Ma a Gerusalemme tutti capiscono il discorso degli Apostoli (tutti Galilei), anche se vengono da luoghi geografici diversi (Atti 2, 6-7). La Pentecoste allora è la festa di nozze di Dio (= alleanza) con tutti i popoli della Terra.
Ascoltiamo Papa Francesco: “Oggi nel Mondo c’è tanta discordia, tanta divisione. Siamo tutti collegati con i media eppure ci troviamo scollegati tra di noi, anestetizzati dall’indifferenza e oppressi dalla solitudine. Tante guerre, tanti conflitti: sembra incredibile il male che l’uomo può compiere! Ma ad alimentare le nostre ostilità c’è lo spirito della divisione, il diavolo, il cui nome significa proprio: ‘divisore’!… Ecco allora che il Signore… riversa sul Mondo creato il suo Spirito Buono, lo Spirito Santo, che si oppone allo spirito divisore, perché è armonia. Spirito di unità che porta la pace.

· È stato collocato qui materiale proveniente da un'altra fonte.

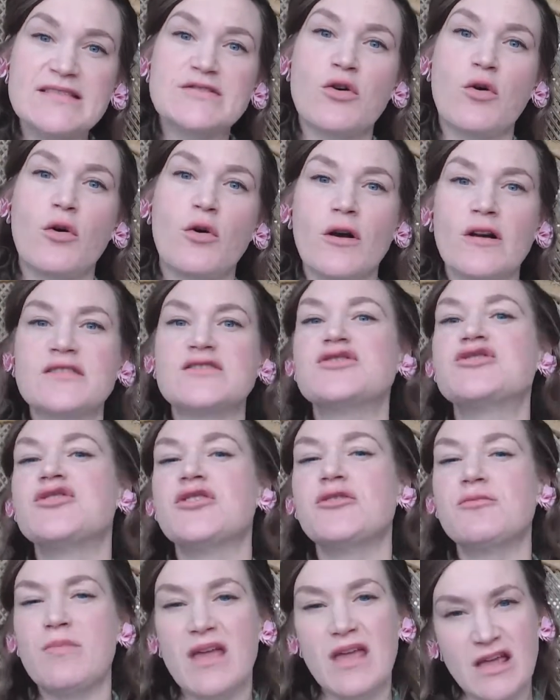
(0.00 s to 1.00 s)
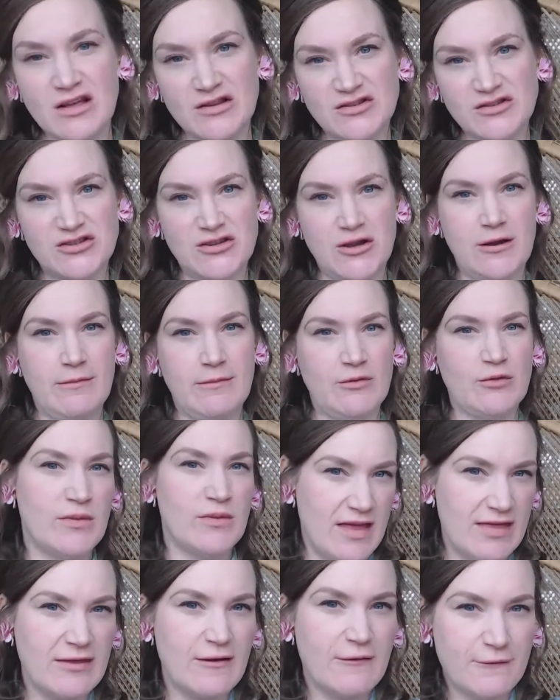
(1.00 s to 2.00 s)
corks should be consumed
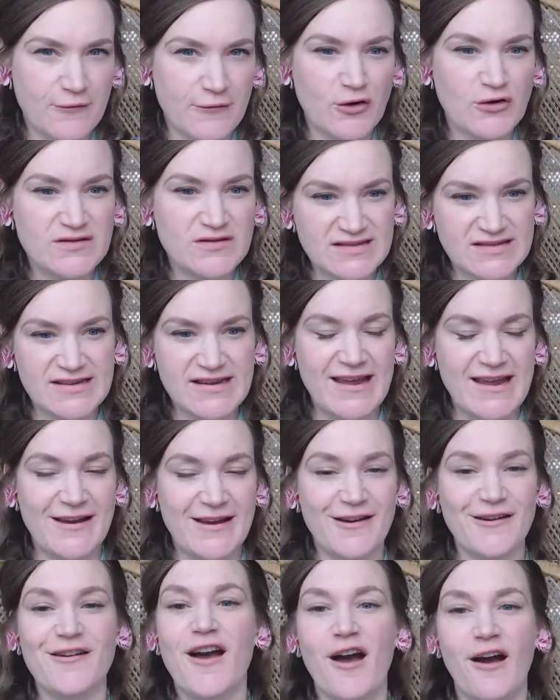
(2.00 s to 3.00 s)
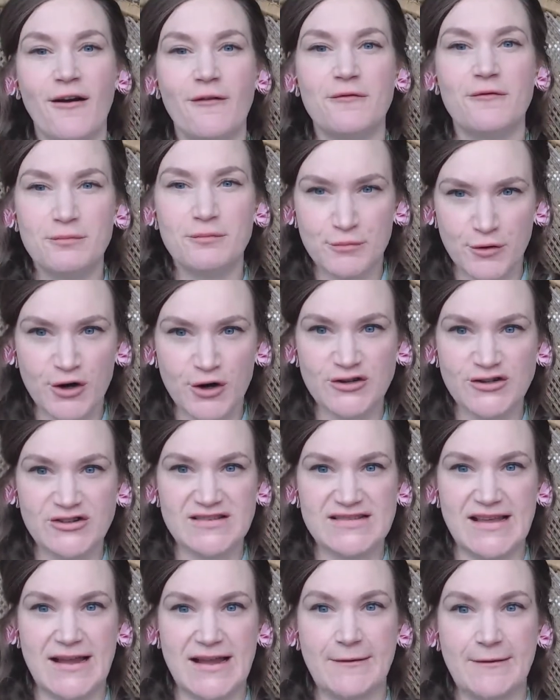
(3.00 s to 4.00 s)
within the first year of
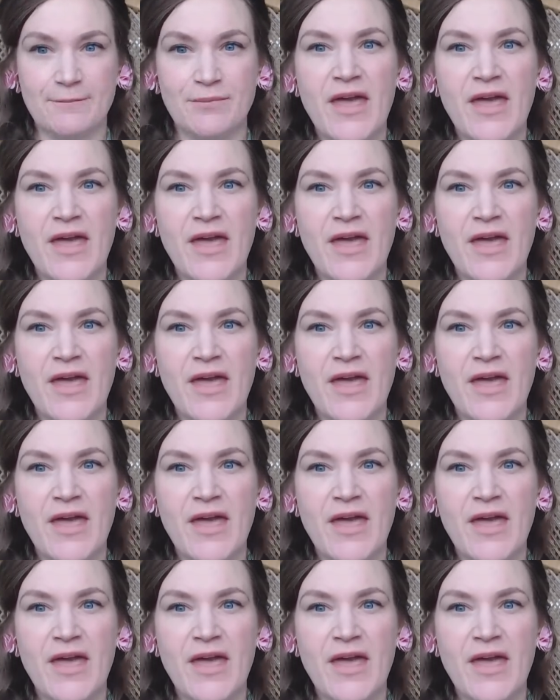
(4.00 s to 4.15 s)
purchasing.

Invochiamolo ogni giorno su questo Mondo, per vincere ogni tipo di divisione”.
San Daniele Comboni (1831-1881) seguiva in tutto e per tutto gli insegnamenti del Vangelo e lottava con tutte le sue forze perché le divisioni, le discordie, l’odio, la violenza, la sopraffazione, le guerre, la tratta degli schiavi scomparissero dal suo immenso Vicariato dell’Africa Centrale.

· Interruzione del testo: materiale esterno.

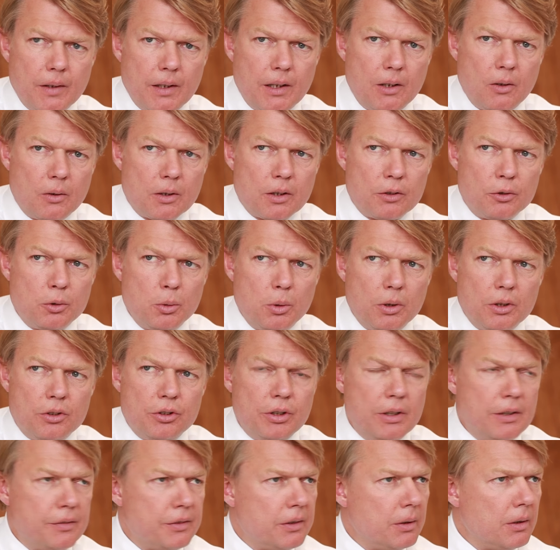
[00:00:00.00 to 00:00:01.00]
In order to
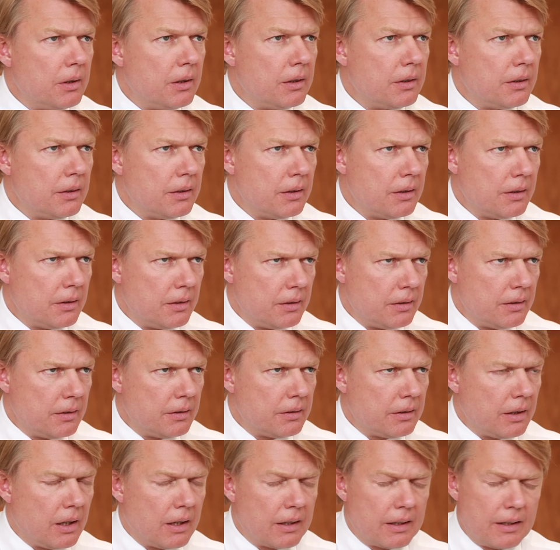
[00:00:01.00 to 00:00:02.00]
achieve the
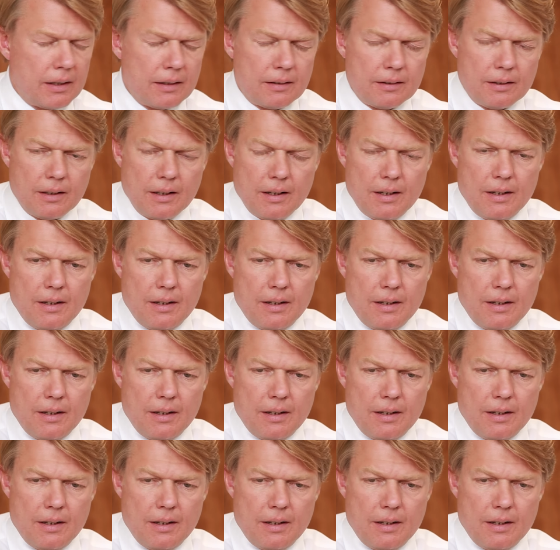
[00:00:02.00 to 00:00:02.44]
target,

Nell’edizione del suo “Piano per la rigenerazione dell’Africa per mezzo dell’Africa” del 1871, così scriveva: “Gli apostoli, che marceranno a quella grande conquista (= rigenerazione della Nigrizia), non porteranno all’Europa le spoglie dei vinti; ma ai vinti recheranno il tesoro della fede cattolica;… Non soggiogheranno quei popoli a guisa di terreni conquistatori; ma ad imitazione del Divin Pastore, dalle spine onde erano avviluppate e dall’oppressione nella quale giacevano, prenderanno sopra le loro spalle quelle misere pecorelle, accompagnandole in trionfo verso i liberi e ubertosi pascoli della Chiesa”.